Want Less Work Stress?
Try More B.R.E.A.D.S.
Dr. Steve Albrecht
Library work is stressful because it so often involves interactions with other humans - patrons, co-workers, bosses, and elected officials. Some of the necessary and related conversations needed to get through the day are pleasant, routine, and casual; some are uncomfortable, unusual, and unwelcome. It’s easy to go home dog-tired at the end of a long day of high human contact and after lots of repetitive transactions, especially if you’re a member of Introverts Anonymous, like me: “Hi, I’m Steve and I’m an Introvert.” Group: “Hi Steve!”
(You ask: “How is it possible you’re an Introvert, Steve? You stand in front of strangers and teach classes. Isn’t public speaking one of the greatest human fears?” Yes, it’s true. I have learned to adjust to the event. You may label me a “Situational Extrovert,” a description I share with many of library folk, who have to turn themselves on and off, as need be.)

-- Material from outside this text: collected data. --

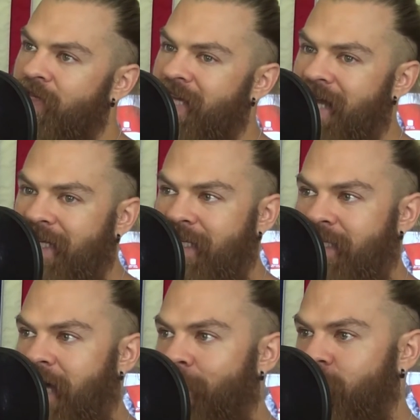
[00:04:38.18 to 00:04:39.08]
to get to the
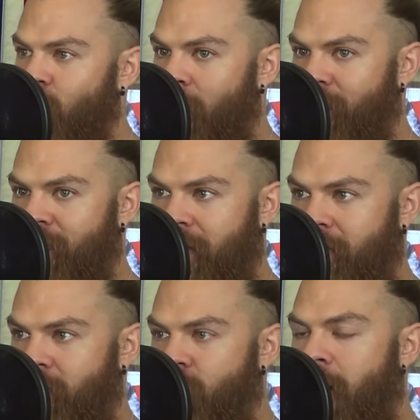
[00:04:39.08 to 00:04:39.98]
top is one
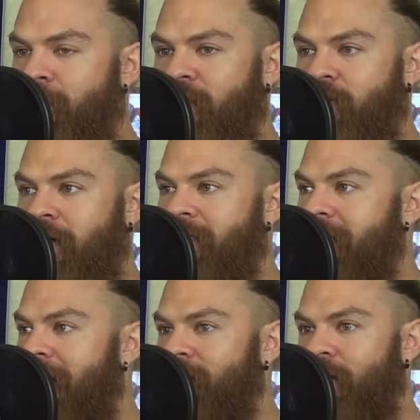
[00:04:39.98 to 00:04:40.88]
thing. You might be struggling to
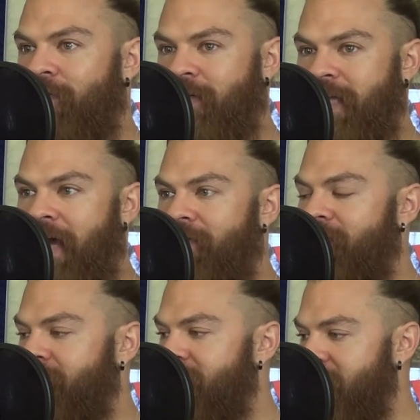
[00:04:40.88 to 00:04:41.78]
get there for 10,
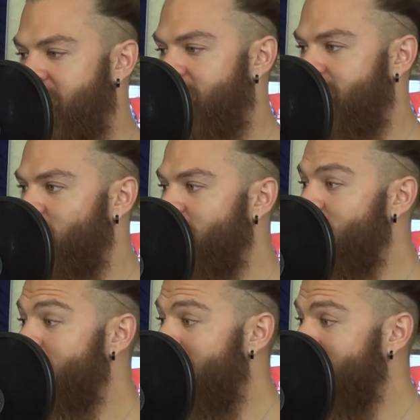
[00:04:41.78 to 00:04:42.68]
15 years.
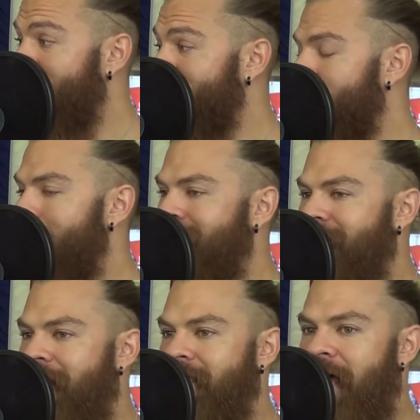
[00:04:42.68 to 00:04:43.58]
Once you get there, to
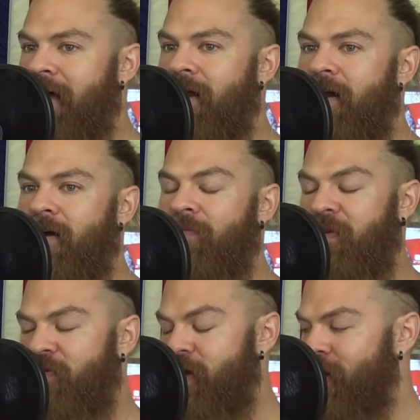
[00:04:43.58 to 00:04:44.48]
maintain that
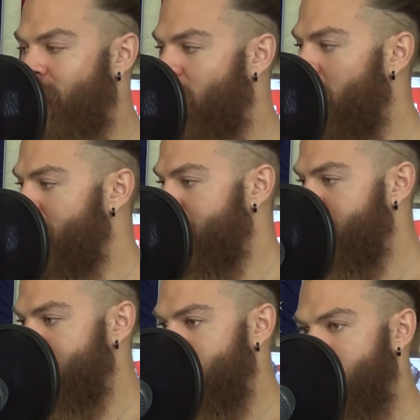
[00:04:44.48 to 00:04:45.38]
for year one,
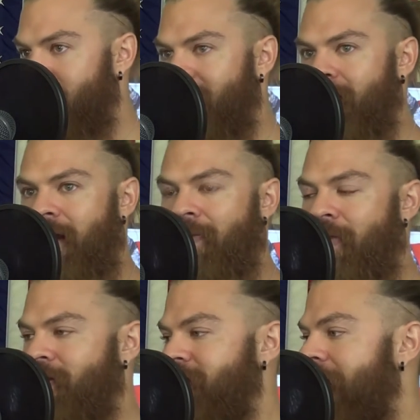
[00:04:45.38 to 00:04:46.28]
and
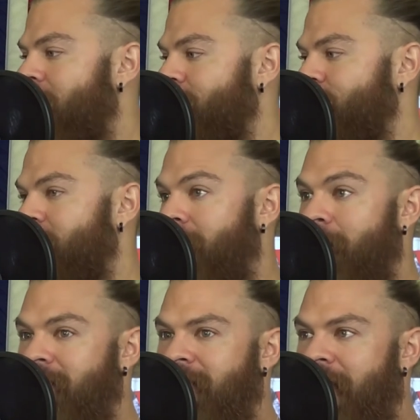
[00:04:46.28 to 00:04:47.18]
then the doubt and trying to
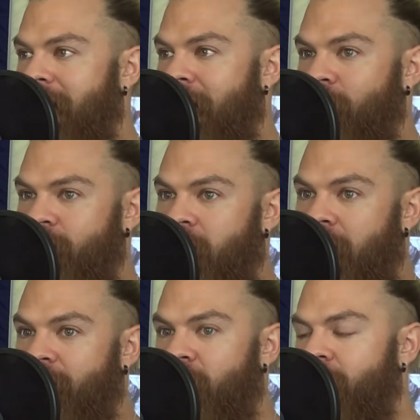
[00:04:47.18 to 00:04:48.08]
maintain it, everyone's
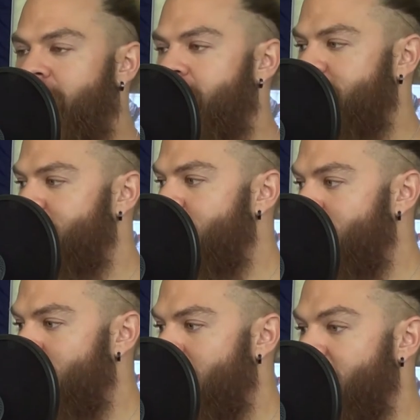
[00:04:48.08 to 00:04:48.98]
gunning for you for year
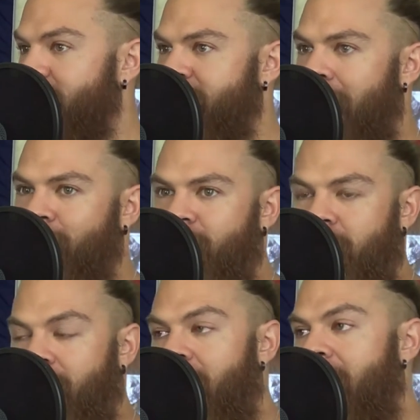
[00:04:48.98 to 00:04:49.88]
two, and then you establish
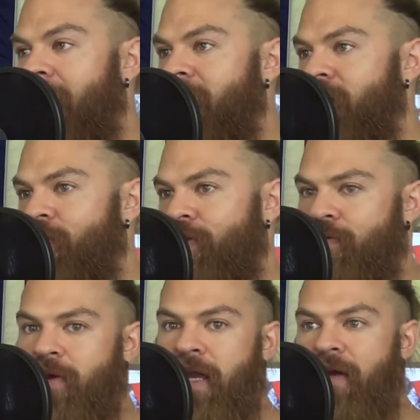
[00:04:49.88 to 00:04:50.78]
yourself, and then year
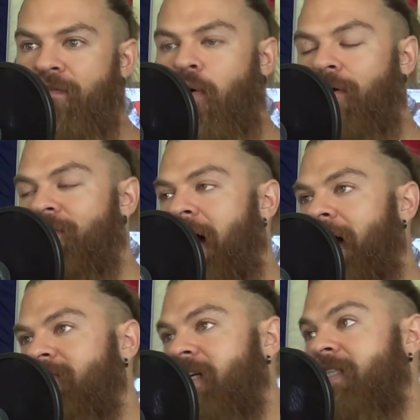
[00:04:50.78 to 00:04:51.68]
three, four,
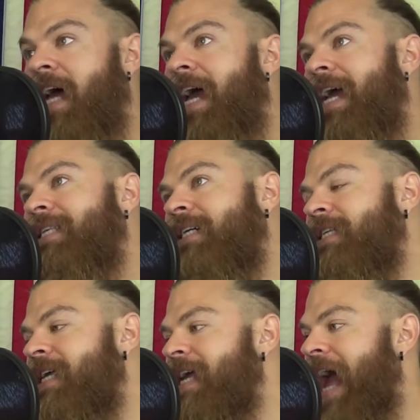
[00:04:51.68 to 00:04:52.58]
five, six, it
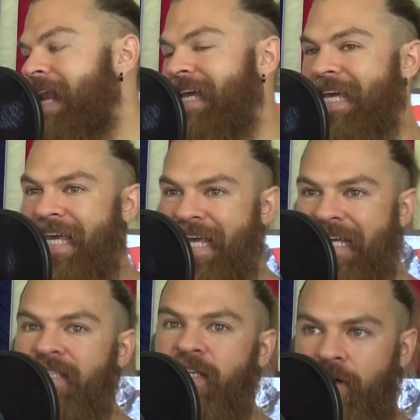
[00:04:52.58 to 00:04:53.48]
doesn't get
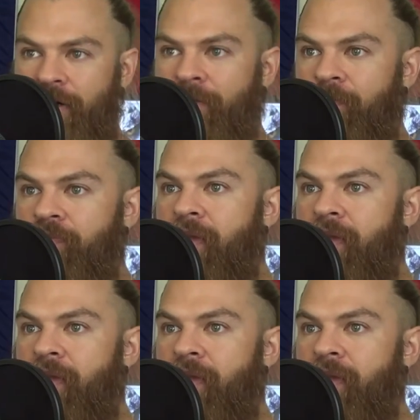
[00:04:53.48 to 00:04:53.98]
easier.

What follows are tools for realistic stress management. Each of these will help you with the personal and professional stressors you face at every point during your library career. If you can focus on these six, every day, you will see important differences in your energy level, enthusiasm for life, relationships, and improvements in your work, patience, and overall mental and physical health.
Breathing – All stress-related breathing is short, shallow, and rapid. Stress-managed breathing is long, deep, and slow. Shallow breathing creates a vicious circle; the shorter your breaths, the more of them you need to take. Breathe in a cycle: inhale, hold briefly, exhale, hold briefly, inhale, hold, etc. Practice breathing slowly and deeply, concentrating on the length of each breath and spending a moment on those transitions between the end of each inhalation and the start of each exhalation.

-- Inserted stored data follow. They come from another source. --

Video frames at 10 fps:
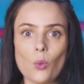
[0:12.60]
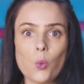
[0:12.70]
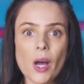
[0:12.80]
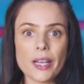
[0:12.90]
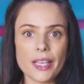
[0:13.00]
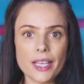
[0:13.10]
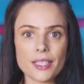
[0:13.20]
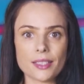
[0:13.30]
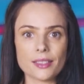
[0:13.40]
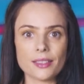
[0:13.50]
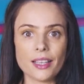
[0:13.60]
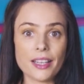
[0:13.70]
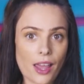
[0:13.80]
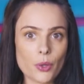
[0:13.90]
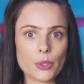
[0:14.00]
What is an
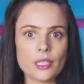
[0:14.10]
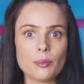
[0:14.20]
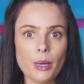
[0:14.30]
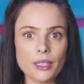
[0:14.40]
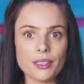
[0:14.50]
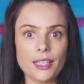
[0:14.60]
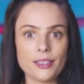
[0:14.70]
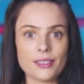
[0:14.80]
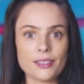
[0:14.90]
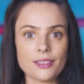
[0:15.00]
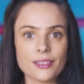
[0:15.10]
IoT botnet?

Relaxation – Using focused relaxation (or mindfulness meditation, which is popular today) for stress control means you should try to find a minimum of 10 minutes each day, in a safe place, to close your eyes and simply do one thing: breathe slowly, counting from 100 down to 1 (okay, so that’s two things). If you can make this a part of your everyday routine, you will actually want to start extending the time.
Exercise – Running a marathon is not necessary to get beneficial, stress-relieving exercise. Just walk, daily, for about 30 minutes. Walking is easier on your joints, burns calories if you move along at a good pace (about 130 steps per minute), and is a great social activity to connect with your spouse or partner, friends, colleagues, or your dog. Exercise helps you get better sleep, burns your excess stress energy from the day, and supports your heart.
Attitude – In two words, you can better manage your personal and professional stress when you are relentlessly positive. People who see the worst in every one and in every thing are no fun to be around. Not all the world is bad. Those same people who always see their glass (or their checking account) as half-empty rather than half-full bring everyone around them down. Carlsbad, CA-based psychologist and stress expert Dr. Brian Alman says it best, “Successful people have one foot in the present and the other in the future. Miserable people have one foot in the present and the other stuck in the past.”
Diet – Out with the bad carbs (diet and regular sodas, candy, bagels, white rice, pasta, fries) and in with the lean proteins, more veggies, complex carbohydrates, fruits, nuts, more water, and vitamins. Food is a drug and it changes your mood for the good or the bad (caffeine, liquor, sugar, fats). Small changes make a big difference over time, like cutting portion sizes, avoiding most fast foods, drinking two glasses of water before each meal, no carbs after dinner, or adding more fiber. Your body needs fuel but it needs the right kinds of fuel. What you eat makes a difference in how you think, feel, exercise, and even how you sleep.
Sleep – We are a sleep-deprived culture. People who say they can get by on four to six hours a night are actually harming themselves. Lack of sleep affects your hormones (which can give you belly fat), judgment, concentration, and interactions with people. If you feel tired all the time, resolve to get more and better sleep than you do now. Make your bedroom dark, quiet (use a white noise fan, a sleep mask, or ear plugs), and cool. Don’t fight with your spouse or partner in the bedroom. Go to another part of the house to have hard conversations. The bedroom should be a place of peace.
I encourage you to go to YouTube and look at the stress-relief videos by Dr Brian Alman. They are brief, practical, and his approach to relaxation is something we can all use.